Verbatim copy without images: repeat the records in full.

> **Given information**
◆ ◆ ◆ ◆
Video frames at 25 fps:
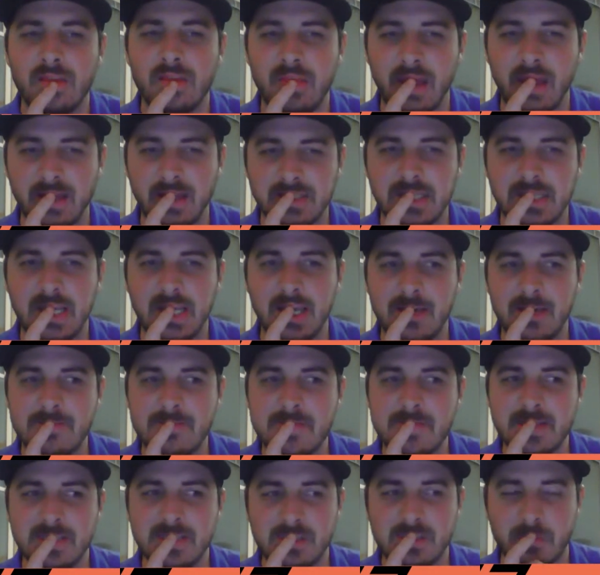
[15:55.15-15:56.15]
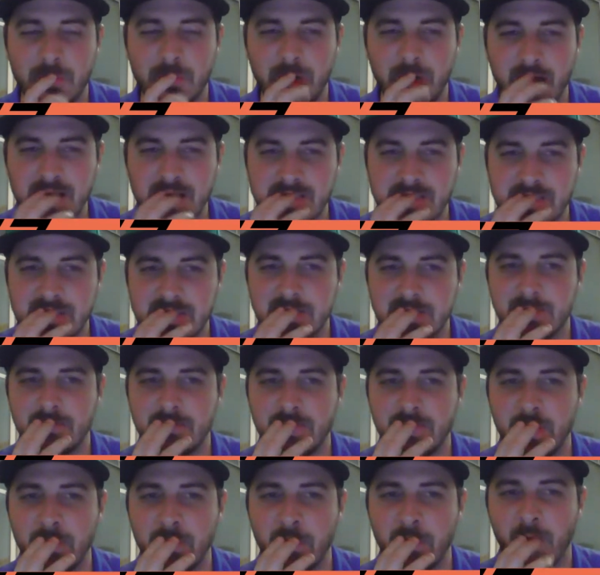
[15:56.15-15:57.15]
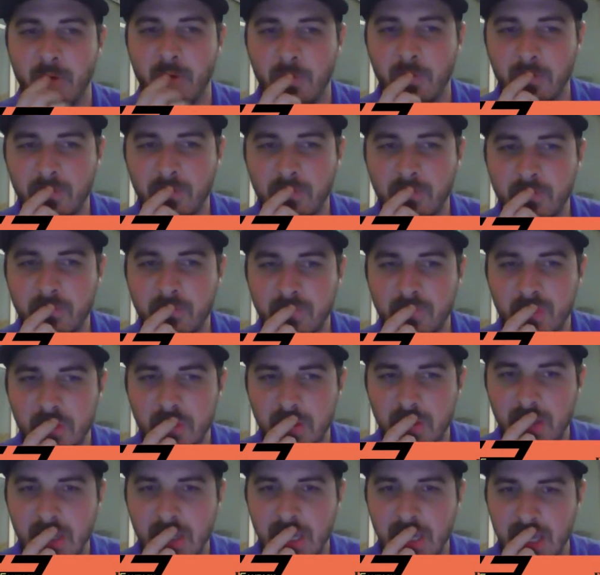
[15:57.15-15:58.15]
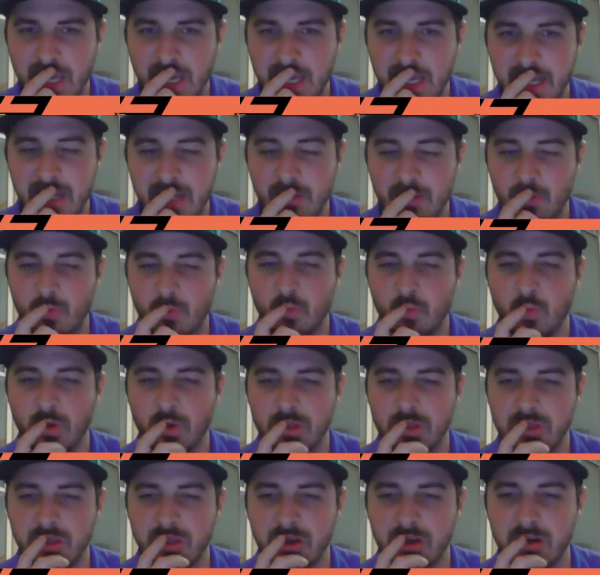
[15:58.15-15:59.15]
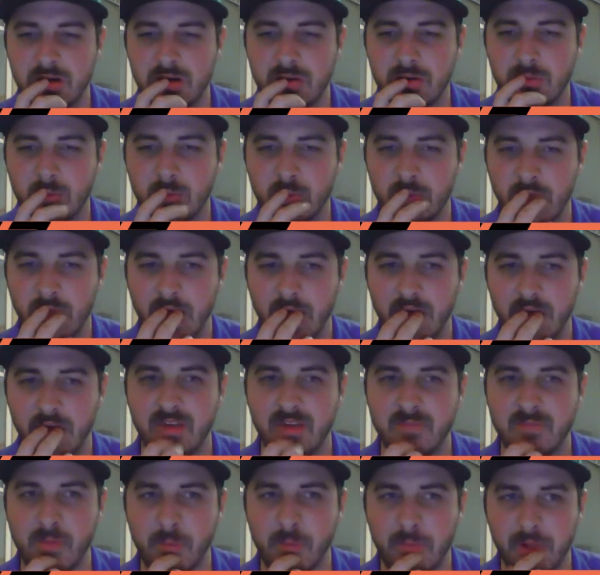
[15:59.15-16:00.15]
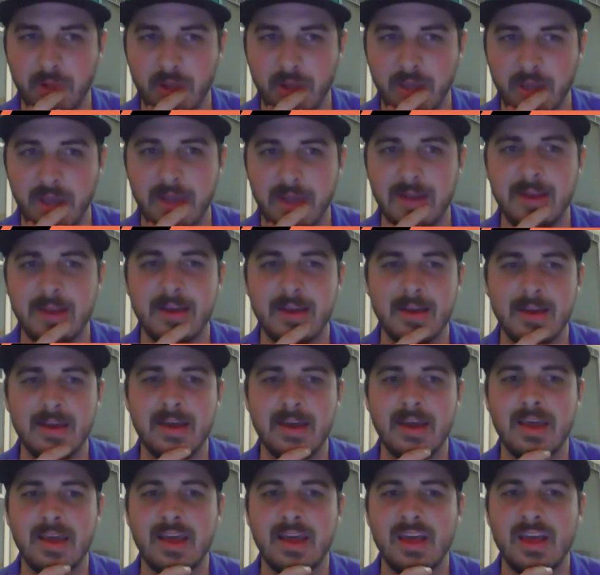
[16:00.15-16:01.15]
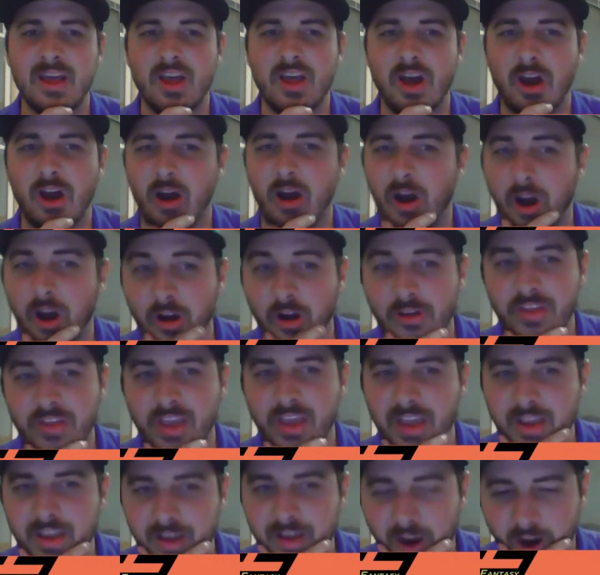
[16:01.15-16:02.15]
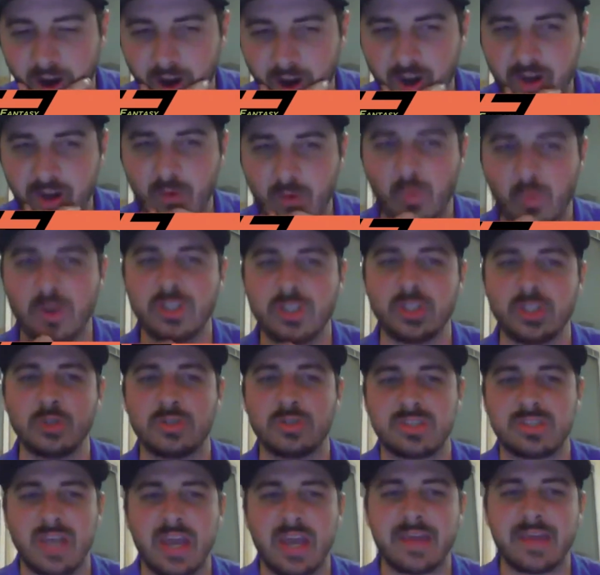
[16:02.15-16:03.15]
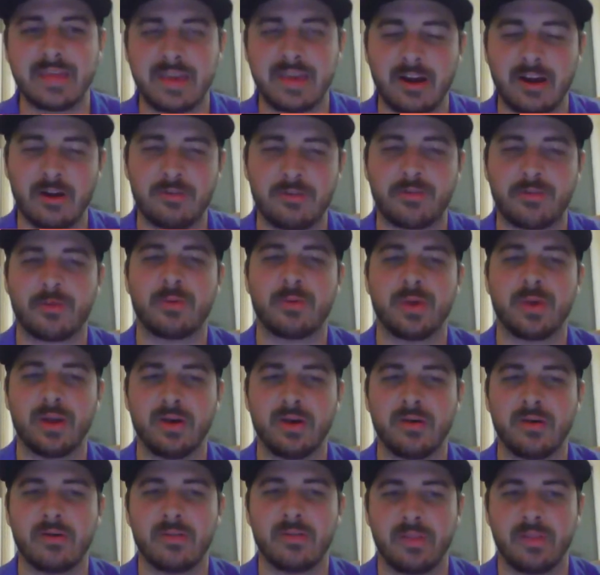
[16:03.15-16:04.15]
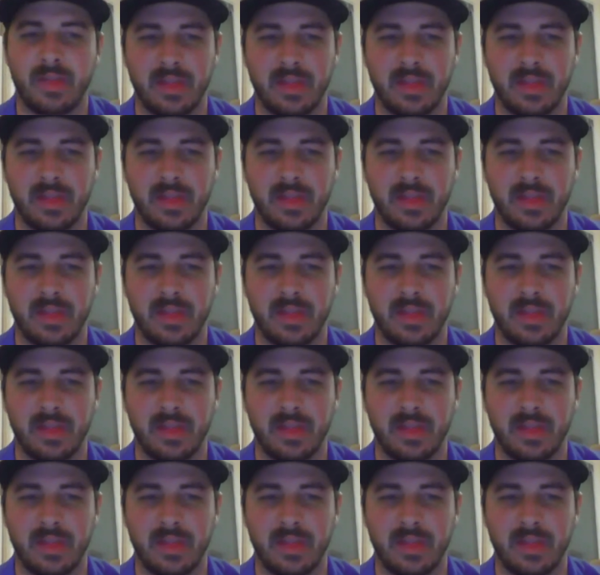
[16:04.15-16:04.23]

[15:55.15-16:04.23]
That team is surprising some people with how they've been playing. Would you say they are for real?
◆ ◆ ◆ ◆
> **Problem solution**
Video frames at 25 fps:
[15:55.15-15:56.15]
[15:56.15-15:57.15]
[15:57.15-15:58.15]
[15:58.15-15:59.15]
[15:59.15-16:00.15]
[16:00.15-16:01.15]
[16:01.15-16:02.15]
[16:02.15-16:03.15]
[16:03.15-16:04.15]
[16:04.15-16:04.23]

[15:55.15-16:04.23]
That team is surprising some people with how they've been playing. Would you say they are for real?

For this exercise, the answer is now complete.